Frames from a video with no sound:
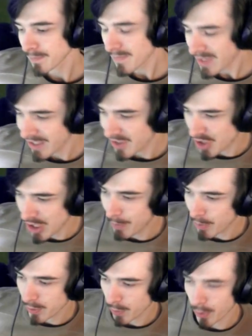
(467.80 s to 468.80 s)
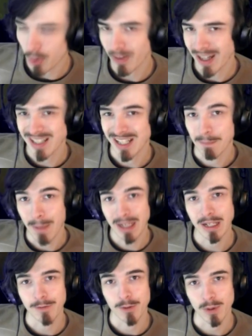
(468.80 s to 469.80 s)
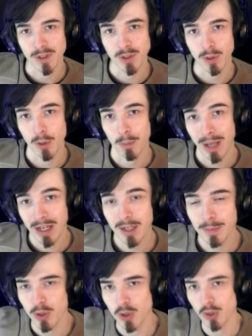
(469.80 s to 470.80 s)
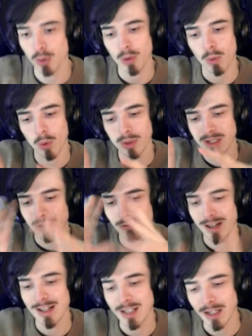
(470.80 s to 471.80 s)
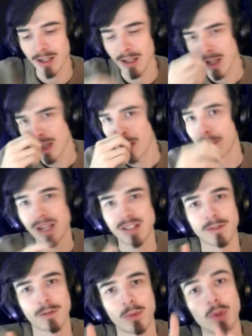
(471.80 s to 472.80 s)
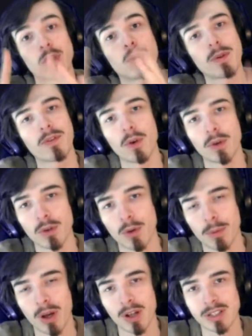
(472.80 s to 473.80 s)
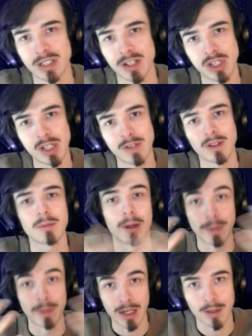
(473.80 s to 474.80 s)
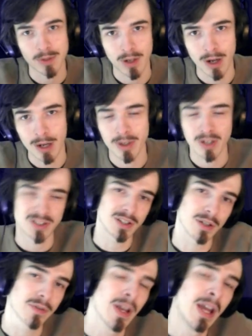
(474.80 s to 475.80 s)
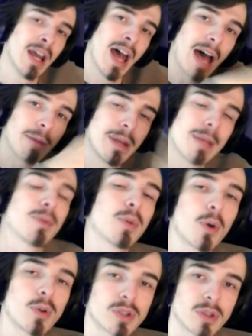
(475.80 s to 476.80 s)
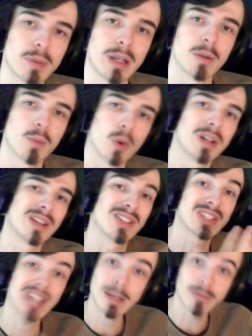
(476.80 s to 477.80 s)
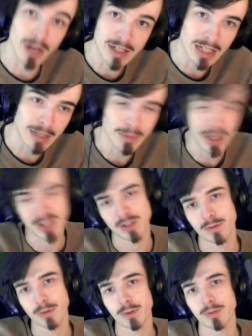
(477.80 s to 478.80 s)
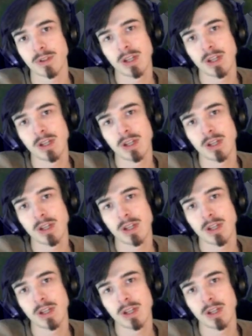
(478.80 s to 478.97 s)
It cheapened what your rating meant if you're a solo player, because you were awarded a rating based off of what you thought you were personally achieving by being able to climb by yourself, and people were also being awarded the same rating based off of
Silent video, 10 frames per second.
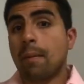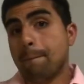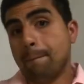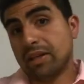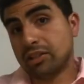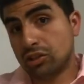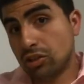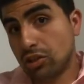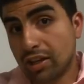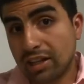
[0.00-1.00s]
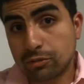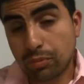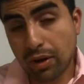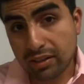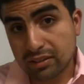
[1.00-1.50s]
Make sure you guys
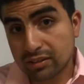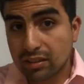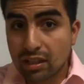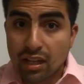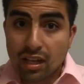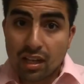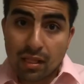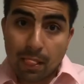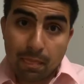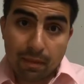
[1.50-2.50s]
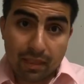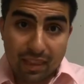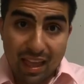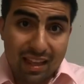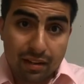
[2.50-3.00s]
practice
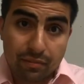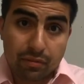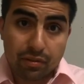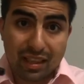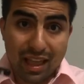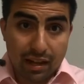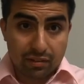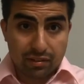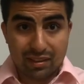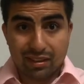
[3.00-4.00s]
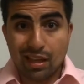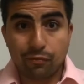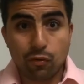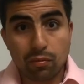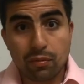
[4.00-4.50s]
that
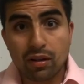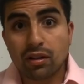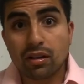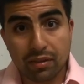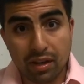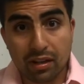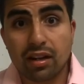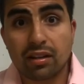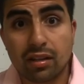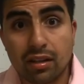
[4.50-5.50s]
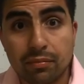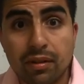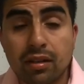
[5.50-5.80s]
formula of getting out of debt.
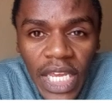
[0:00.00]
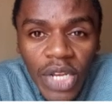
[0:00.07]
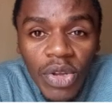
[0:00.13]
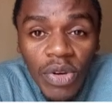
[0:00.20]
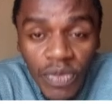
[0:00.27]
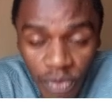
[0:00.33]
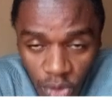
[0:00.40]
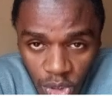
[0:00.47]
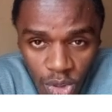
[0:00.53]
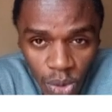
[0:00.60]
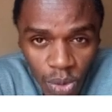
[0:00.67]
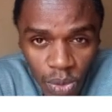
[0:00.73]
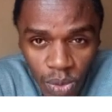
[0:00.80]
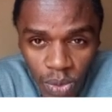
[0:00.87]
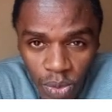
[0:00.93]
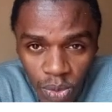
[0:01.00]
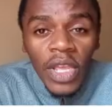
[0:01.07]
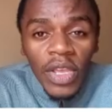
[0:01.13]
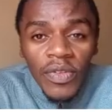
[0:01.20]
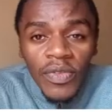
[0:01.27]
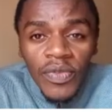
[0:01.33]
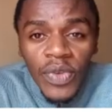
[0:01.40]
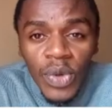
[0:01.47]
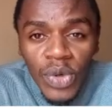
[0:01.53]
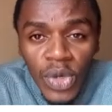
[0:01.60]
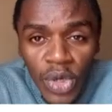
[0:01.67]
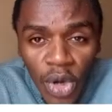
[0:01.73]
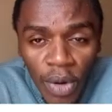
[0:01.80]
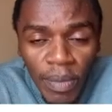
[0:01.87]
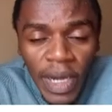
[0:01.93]
in your photo. If you
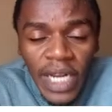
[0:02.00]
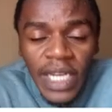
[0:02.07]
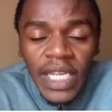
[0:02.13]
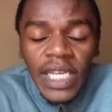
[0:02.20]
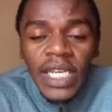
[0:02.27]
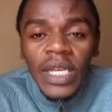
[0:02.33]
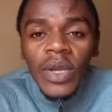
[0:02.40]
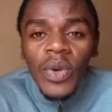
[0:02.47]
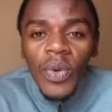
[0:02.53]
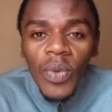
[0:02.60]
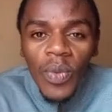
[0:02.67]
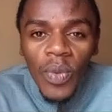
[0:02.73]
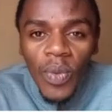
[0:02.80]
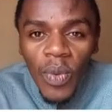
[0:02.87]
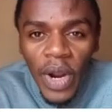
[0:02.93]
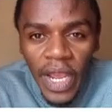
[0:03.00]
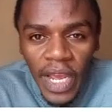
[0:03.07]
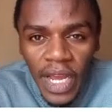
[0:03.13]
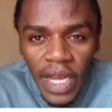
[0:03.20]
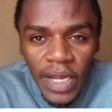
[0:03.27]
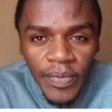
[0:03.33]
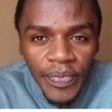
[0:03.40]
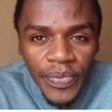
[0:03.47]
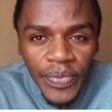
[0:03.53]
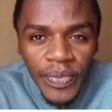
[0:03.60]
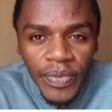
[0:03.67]
normally wear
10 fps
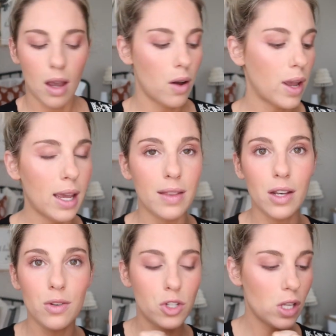Okay, and
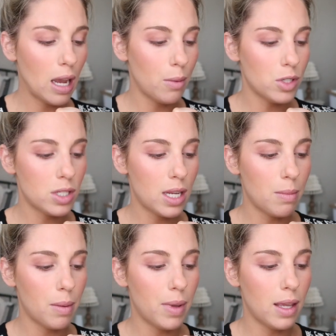then usually I will just take
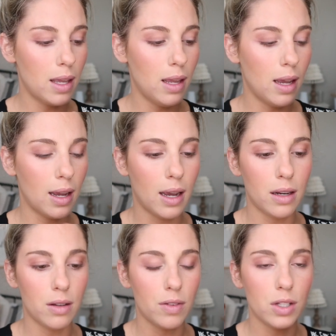my pinky and
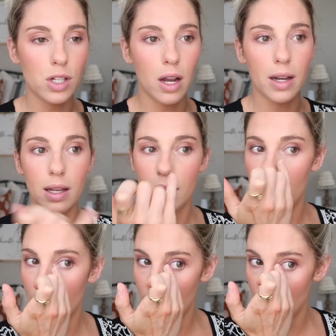kind of dot in
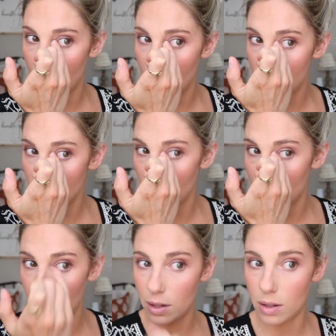here and do
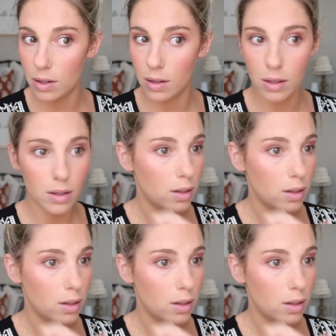a little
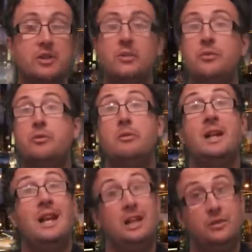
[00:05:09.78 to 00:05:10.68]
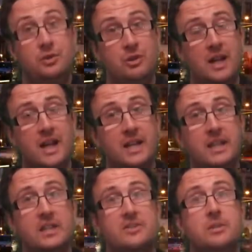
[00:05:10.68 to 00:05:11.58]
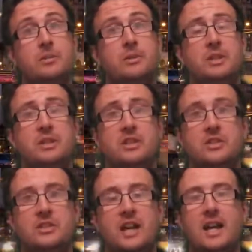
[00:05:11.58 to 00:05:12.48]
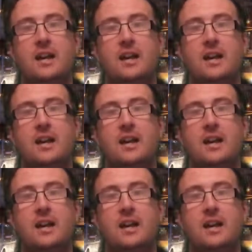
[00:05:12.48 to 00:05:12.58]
not through a lack of trying, it's simply because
---+---
- **What you are asked to do**
Count how many lines in the data above hold the string "video", and give the number with no other words.

- **Task answer**
2